» **TO DO**
All the data should be printed again exactly as written.

» **GIVEN DATA**
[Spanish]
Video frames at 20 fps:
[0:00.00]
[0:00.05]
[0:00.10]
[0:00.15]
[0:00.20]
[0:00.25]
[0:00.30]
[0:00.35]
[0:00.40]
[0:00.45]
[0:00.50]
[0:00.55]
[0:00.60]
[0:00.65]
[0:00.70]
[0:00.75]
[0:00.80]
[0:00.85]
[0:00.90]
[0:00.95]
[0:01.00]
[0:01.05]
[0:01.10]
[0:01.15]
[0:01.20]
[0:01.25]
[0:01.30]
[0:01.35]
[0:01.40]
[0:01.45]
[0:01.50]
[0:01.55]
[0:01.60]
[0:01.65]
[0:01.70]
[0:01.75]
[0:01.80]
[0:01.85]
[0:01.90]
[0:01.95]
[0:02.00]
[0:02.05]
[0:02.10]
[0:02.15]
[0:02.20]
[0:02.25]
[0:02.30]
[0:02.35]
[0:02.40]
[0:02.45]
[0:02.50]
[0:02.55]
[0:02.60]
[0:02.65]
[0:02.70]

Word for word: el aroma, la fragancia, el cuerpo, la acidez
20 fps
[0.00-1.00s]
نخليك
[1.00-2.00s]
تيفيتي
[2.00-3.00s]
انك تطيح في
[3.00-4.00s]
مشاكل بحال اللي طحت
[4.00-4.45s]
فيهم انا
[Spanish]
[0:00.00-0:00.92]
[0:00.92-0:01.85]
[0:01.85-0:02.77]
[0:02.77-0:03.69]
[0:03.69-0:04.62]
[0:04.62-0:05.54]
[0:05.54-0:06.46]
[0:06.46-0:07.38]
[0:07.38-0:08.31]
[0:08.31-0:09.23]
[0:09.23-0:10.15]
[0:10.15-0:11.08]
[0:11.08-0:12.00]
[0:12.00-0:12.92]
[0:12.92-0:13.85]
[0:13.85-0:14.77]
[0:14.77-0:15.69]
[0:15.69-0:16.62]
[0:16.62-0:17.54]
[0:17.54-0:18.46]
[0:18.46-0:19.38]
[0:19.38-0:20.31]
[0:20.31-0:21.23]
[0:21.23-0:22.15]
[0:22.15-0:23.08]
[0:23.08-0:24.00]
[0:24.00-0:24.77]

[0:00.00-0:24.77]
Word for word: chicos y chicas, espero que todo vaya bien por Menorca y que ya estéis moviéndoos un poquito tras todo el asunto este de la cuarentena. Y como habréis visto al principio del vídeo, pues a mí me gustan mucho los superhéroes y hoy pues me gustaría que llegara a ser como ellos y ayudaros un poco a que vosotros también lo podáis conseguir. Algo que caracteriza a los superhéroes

» **RESULT OF THIS EXERCISE**
[Spanish]
Video frames at 20 fps:
[0:00.00]
[0:00.05]
[0:00.10]
[0:00.15]
[0:00.20]
[0:00.25]
[0:00.30]
[0:00.35]
[0:00.40]
[0:00.45]
[0:00.50]
[0:00.55]
[0:00.60]
[0:00.65]
[0:00.70]
[0:00.75]
[0:00.80]
[0:00.85]
[0:00.90]
[0:00.95]
[0:01.00]
[0:01.05]
[0:01.10]
[0:01.15]
[0:01.20]
[0:01.25]
[0:01.30]
[0:01.35]
[0:01.40]
[0:01.45]
[0:01.50]
[0:01.55]
[0:01.60]
[0:01.65]
[0:01.70]
[0:01.75]
[0:01.80]
[0:01.85]
[0:01.90]
[0:01.95]
[0:02.00]
[0:02.05]
[0:02.10]
[0:02.15]
[0:02.20]
[0:02.25]
[0:02.30]
[0:02.35]
[0:02.40]
[0:02.45]
[0:02.50]
[0:02.55]
[0:02.60]
[0:02.65]
[0:02.70]

Word for word: el aroma, la fragancia, el cuerpo, la acidez
20 fps
[0.00-1.00s]
نخليك
[1.00-2.00s]
تيفيتي
[2.00-3.00s]
انك تطيح في
[3.00-4.00s]
مشاكل بحال اللي طحت
[4.00-4.45s]
فيهم انا
[Spanish]
[0:00.00-0:00.92]
[0:00.92-0:01.85]
[0:01.85-0:02.77]
[0:02.77-0:03.69]
[0:03.69-0:04.62]
[0:04.62-0:05.54]
[0:05.54-0:06.46]
[0:06.46-0:07.38]
[0:07.38-0:08.31]
[0:08.31-0:09.23]
[0:09.23-0:10.15]
[0:10.15-0:11.08]
[0:11.08-0:12.00]
[0:12.00-0:12.92]
[0:12.92-0:13.85]
[0:13.85-0:14.77]
[0:14.77-0:15.69]
[0:15.69-0:16.62]
[0:16.62-0:17.54]
[0:17.54-0:18.46]
[0:18.46-0:19.38]
[0:19.38-0:20.31]
[0:20.31-0:21.23]
[0:21.23-0:22.15]
[0:22.15-0:23.08]
[0:23.08-0:24.00]
[0:24.00-0:24.77]

[0:00.00-0:24.77]
Word for word: chicos y chicas, espero que todo vaya bien por Menorca y que ya estéis moviéndoos un poquito tras todo el asunto este de la cuarentena. Y como habréis visto al principio del vídeo, pues a mí me gustan mucho los superhéroes y hoy pues me gustaría que llegara a ser como ellos y ayudaros un poco a que vosotros también lo podáis conseguir. Algo que caracteriza a los superhéroes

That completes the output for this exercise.